Avec le Web est arrivée l’abondance : un choix toujours grandissant de contenus, de réseaux et d’outils. Quels sont les changements prévisibles de l’abondance sur les modèles économiques actuels, basés sur la rareté (contrôle de l’accès) ? Un économiste*** a tenté de décrire cette logique de l’abondance et ses conséquences sur les modèles économiques actuels, et également sur les organisations. En voici un aperçu :

Le développement de la logique d’abondance qui prévaut dans la nouvelle économie est étroitement associée à l’effet de réseau.

L’abondance repose sur les réseaux identitaires et la confiance; elle n’est donc pas favorable aux monopoles. Les stratégies traditionnelles de positionnement et d’établissement de standards deviennent donc éphémères et sans garantie de résultats.

La logique de l’abondance rend presque impraticable la fidélisation de la clientèle. L’abondance permet la liberté de choix: le paradis du consommateur.

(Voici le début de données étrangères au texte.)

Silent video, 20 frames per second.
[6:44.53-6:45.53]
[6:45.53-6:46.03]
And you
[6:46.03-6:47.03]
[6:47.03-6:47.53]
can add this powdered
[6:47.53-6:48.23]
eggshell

***Article publié par Juan Urrutia Elejalde publié sur le web sous le titre La Lógica de la Abundancia. Ce monsieur est économiste et titulaire de la chaire d’analyse économique fondamentale de la Universidad del País Vasco, ou l’Université du pays basque (Euskal Herriko Unibertsitatea), prés de Bilbao, en Espagne. Mille excuses à l’auteur si mon interprétation ne rend pas justice au texte original.

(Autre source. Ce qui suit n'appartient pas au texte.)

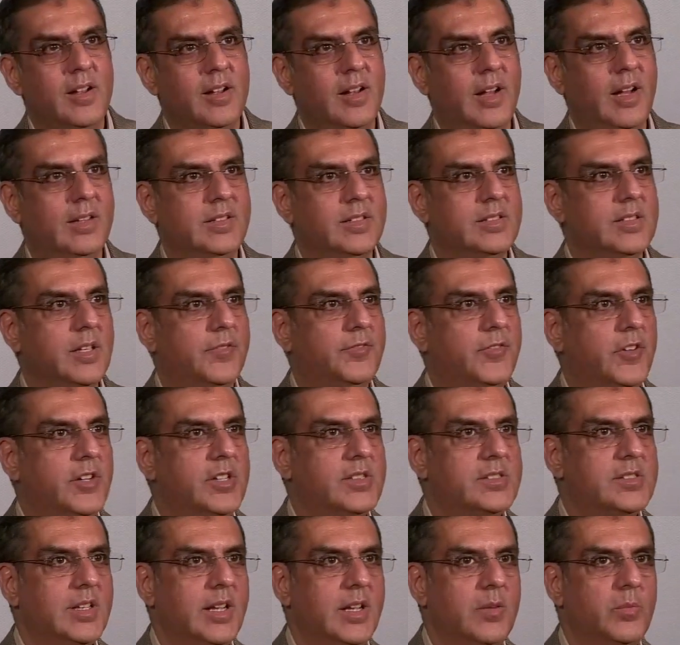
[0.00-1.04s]
And it's the
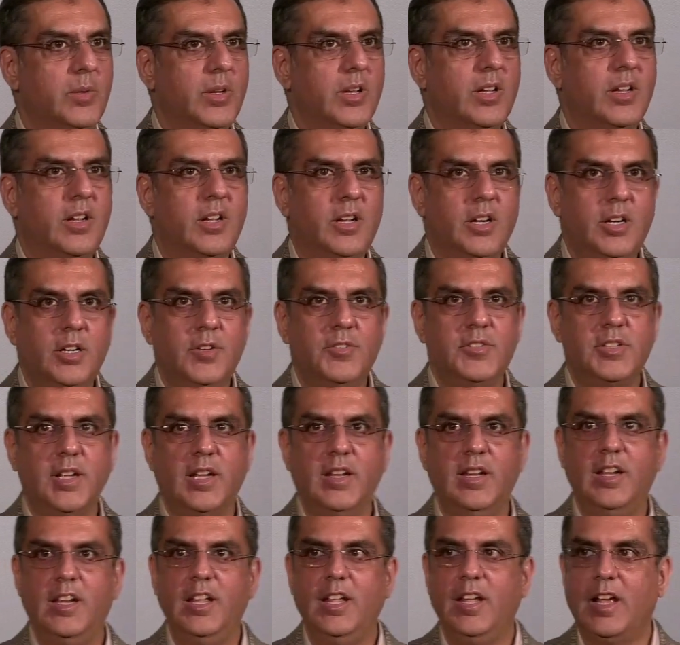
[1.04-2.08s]
first time when a curved
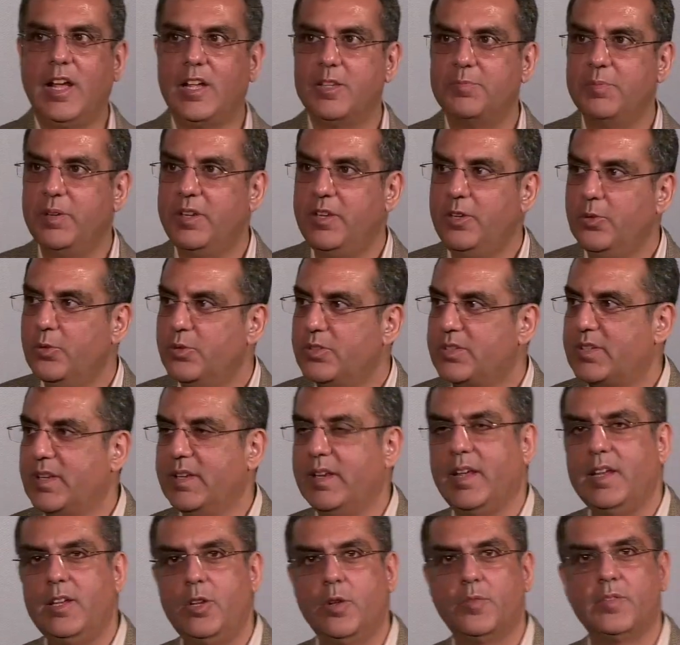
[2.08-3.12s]
LED has been used in
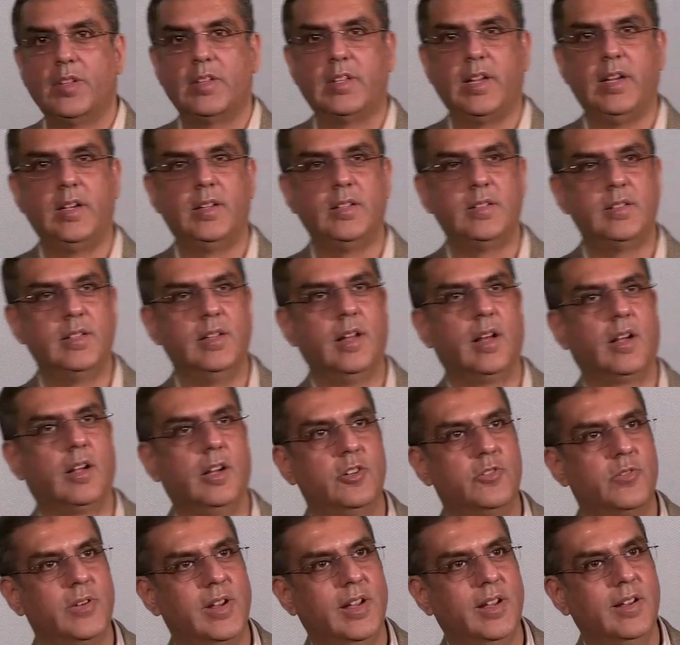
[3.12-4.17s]
any of the theaters in our
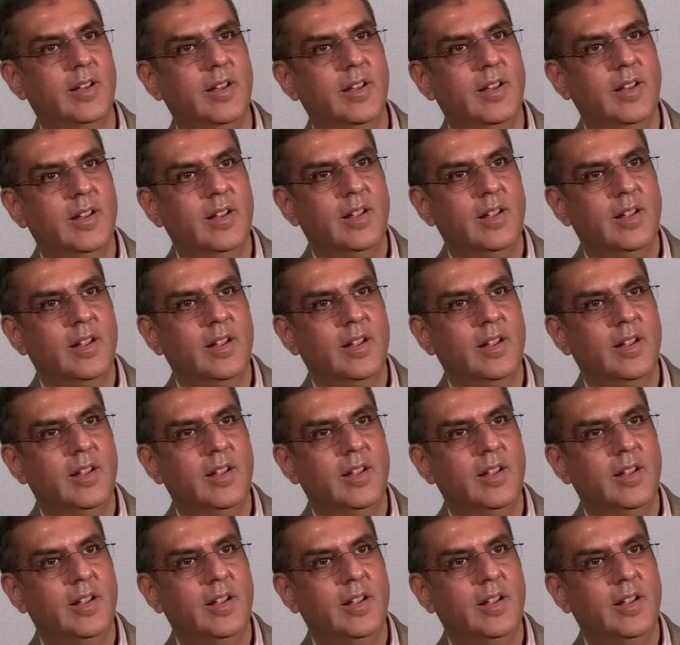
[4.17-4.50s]
country.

Résistance au changement et solutions miracles

Envieuse du Apps Store de l’iPhone et du Kindle d’Amazon, l’industrie des médias attend beaucoup des développements technologiques qui lui permettraient de maintenir son modèle d’affaires traditionnel, basé sur le contrôle de la distribution et de la relation avec les lecteurs.

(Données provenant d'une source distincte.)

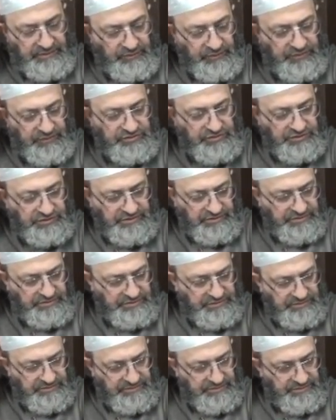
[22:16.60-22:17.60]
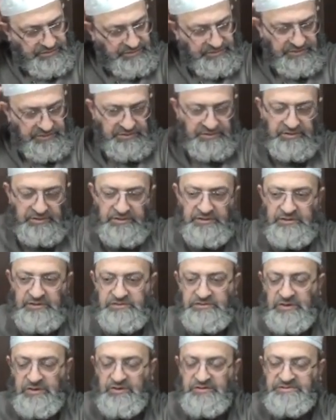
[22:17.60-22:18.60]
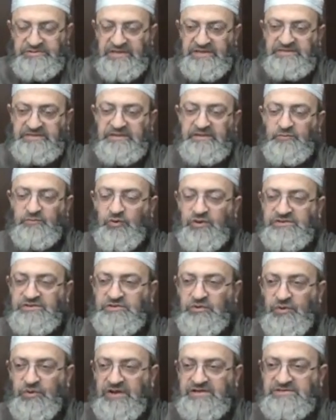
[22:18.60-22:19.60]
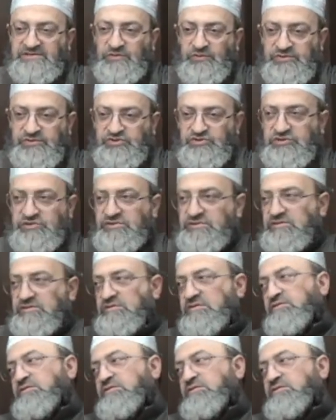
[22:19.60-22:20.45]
Christian? So I was asking him, was Christ Christian?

Une des solutions en vue : contrôler la distribution par l’intermédiaire du support.

Retour à l’impression

Les abonnés du Denver Post pourront imprimer leur version personnalisée du journal. Inspiré par le modèle des manufacturiers d’imprimantes et des entreprises de télécommunications (fournir le support pour facturer le bien/service consommable), le journal croit que les abonnés seront ravis d’obtenir une imprimante à rabais (rabais que le manufacturier compensera par la vente des cartouches d’encre). Aucun détail n’a été oublié:

« We’ll know when the printer is running low on ink, » Vandevanter said, « and we’ll know how much was used to print the I-Edition. » He added, « We’re not going to pay for the ink for you to print out your novel. »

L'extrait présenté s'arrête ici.